AMY FELDMAN

HEART ARTS

23 SEPTEMBER – 29 OCTOBER 2023


REVIEWED BY
TWO COATS OF PAINT
29 SEPTEMBER 2023

SVENSKA

Anna Bohman Gallery is pleased to present HEART ARTS, an exhibition with the New York-based American painter Amy Feldman. The exhibition, her fourth at the gallery, consists of a series of new works where the artist continues to explore the concept of duality in all its forms, all within the range of her grey-scale signature.

Feldman’s practice both stems from and dynamically reforms the tradition of abstract painting. The elements of form in her works are visual manifestations of physical and psychological experiences, connecting the human emotion with the rationality of the actual physical painting. A bond forms through her work, where the artist enables a connection with the viewer. Feldman’s pictorial language oscillates in the dichotomy between control and impulse. She departs from sketches and studies, meticulously laying out the ground rules. However, the transformation of these preparatory works into often large-scale canvases is more fluid and the execution of the mark is a quick definite. Feldman never goes back to edit or rework. So even if the process of applying the paint on the canvas appears to be a precise action, the artist allows for the uncontrollable to present itself. Hence, the process becomes a metaphor for life itself; the preparation is only possible to a certain degree.

Using the body as a reference for many of the figurations and forms, there is an abstraction and conceptualism in Feldman’s decision to envision only a part of it or its movements.

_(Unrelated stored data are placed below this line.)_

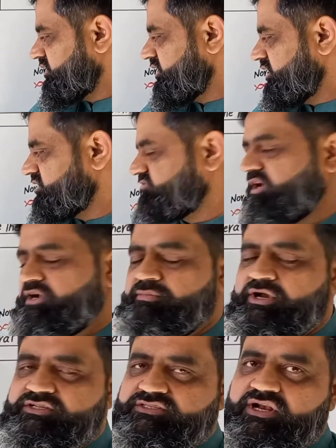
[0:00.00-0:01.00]
these
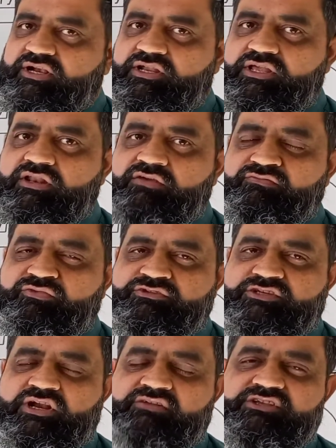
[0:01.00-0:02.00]
white blood cell T
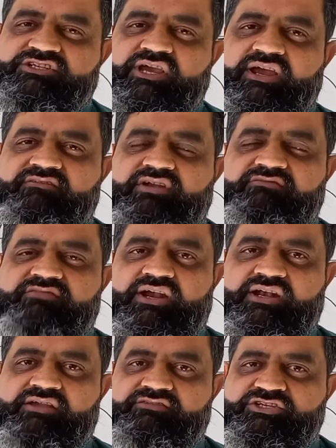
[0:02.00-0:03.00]
lymphocyte which have
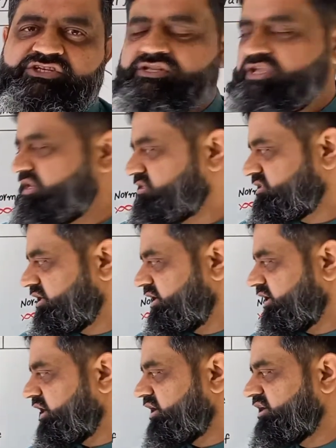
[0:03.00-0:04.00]
defective gene
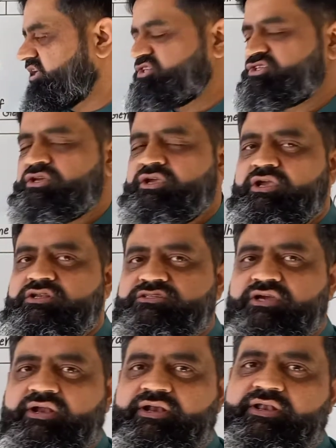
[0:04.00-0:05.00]
inside a dish
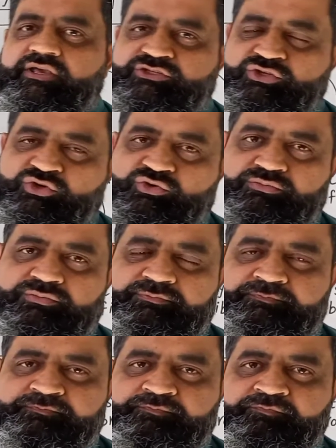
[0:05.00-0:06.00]
inside a test tube.
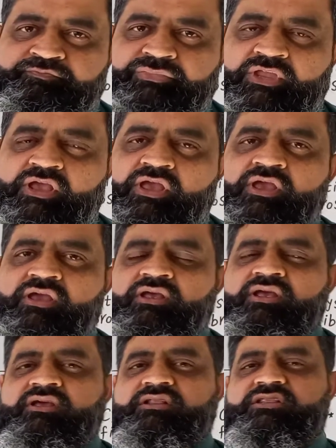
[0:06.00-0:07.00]

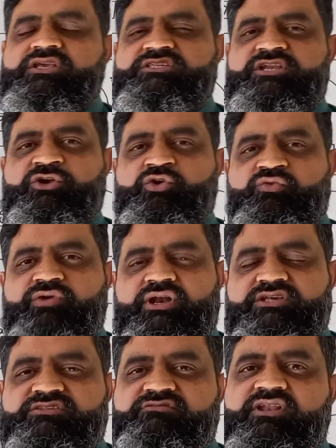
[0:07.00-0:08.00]
These
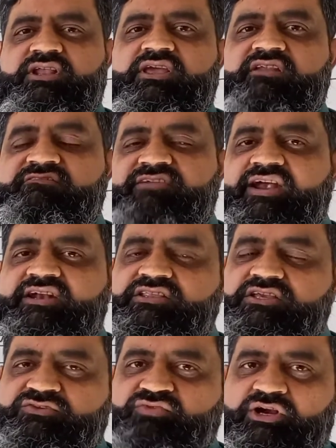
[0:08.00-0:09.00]
retrovirus will
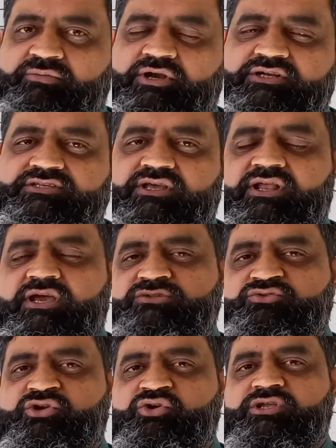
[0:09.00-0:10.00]
infect these white blood cell
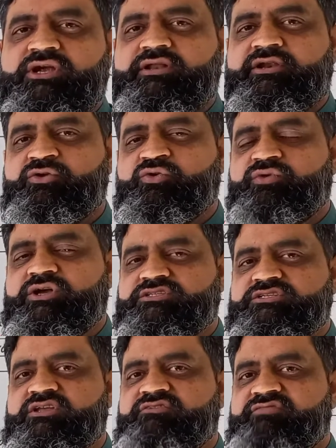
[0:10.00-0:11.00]
as you know that
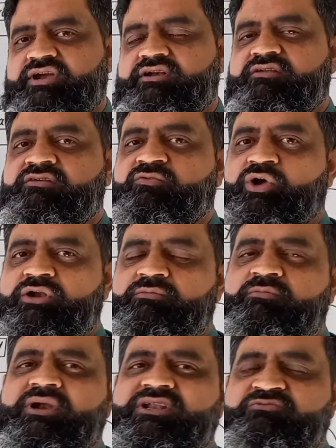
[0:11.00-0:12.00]
retroviruses infect white
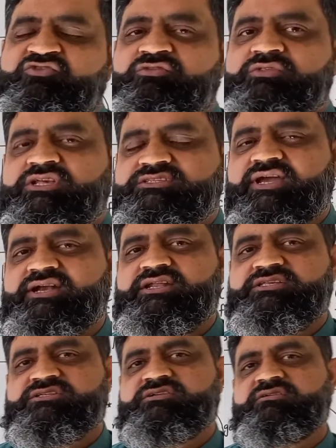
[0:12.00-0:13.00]
but the
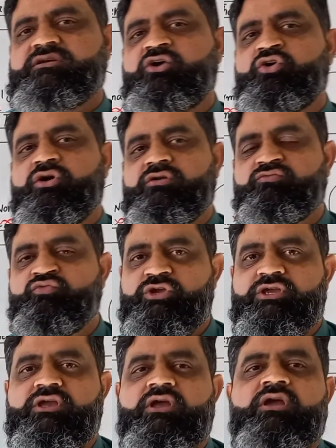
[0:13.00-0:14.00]
scientists or
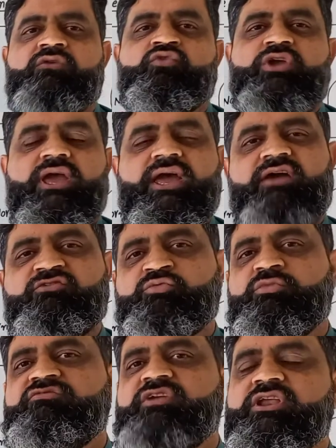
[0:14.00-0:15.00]
we we have
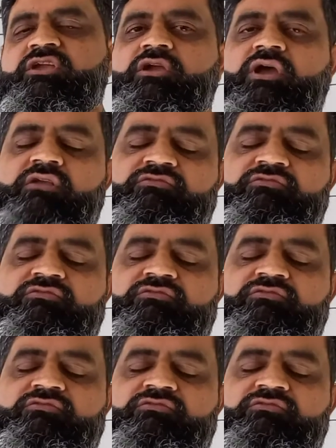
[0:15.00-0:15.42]
to be very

A distilled detail is often enough to convey a more complex concept, and Feldman’s work thus becomes visual manifestations of the semantics of abstraction.

Feldman builds her paintings in many layers. In recent years, she has incorporated printed backgrounds by preparing the canvas with silkscreen ink. The printed background has shown the enlarged grid of an untreated canvas, creating an optical illusion of depth. In this new body of works, Feldman has introduced more layers of prints, presenting scribbles, brushstrokes, fingermarks, and lines. Despite the differences in painting versus printing, the two practices operate concurrently to create a vibrant dynamism. The duality of the processes draws attention to the question of truth and authenticity.

The fingermark appears as a new element in both printed and painted form. The fingerprint, as the earliest form of identification or signature, speaks of inimitability. By working with paint as well as print, using the most unique of pressure marks as a motif, Feldman relates to the philosophical subject of the real. With an elegant reference to Plato’s Allegory of the Cave, Feldman’s fingerprints become a visual demonstration of the interpretation of reality and reality itself.

Jolly Squall, 2023, Acrylic, silkscreen ink, and impasto on canvas, 201 x 201 cm
Photo Lance Brewer

 

Living line, 2023, Acrylic, silkscreen ink on canvas, 152 x 127 cm
Photo Lance Brewer

Living line, detail
Photo Lance Brewer

Scrape Scape, 2023, Acrylic, Silkscreen ink, Impasto on canvas, 152 x 127 cm
Photo Lance Brewer

Scrape Scape, Detail
Photo Lance Brewer

Amy Feldman, born 1981, lives and works in New York. Amy Feldman holds a BFA from Rhode Island School of Design, 2003, and a MFA from Rutgers University, New Jersey, 2008.

Amy Feldman’s work has been shown at Galerie Eva Presenhuber, New York; Tennis Elbow, The Journal, New York; Blain Southern, Berlin; Ratio 3, San Francisco; Corbett vs Dempsey, Chicago; Brand New Gallery, Milan; Sorry We’re Closed, Brussels; Schloss Derneburg Museum, Germany; Sheldon Museum of Art, Lincoln; MCA: Museum of Contemporary Art, Chicago; Rosenwald-Wolf Gallery at The University of the Arts, Philadelphia; Kunstmuseum, Bonn; Musée d’art Moderne, St. Etienne, France, among others.

Amy Feldman was the recipient of the Pollock-Krasner Foundation Grant in 2021, the Guggenheim Foundation Grant in 2018 and Joan Mitchell Foundation Grant in 2013.

Amy Feldman’s work is in the permanent collection of the Museum of Contemporary Art, Chicago; The Sheldon Museum of Art, Lincoln; The Hall Art Foundation, Schloss Derneburg Museum, Germany and the Vanhaerants Art Collection, Brussels.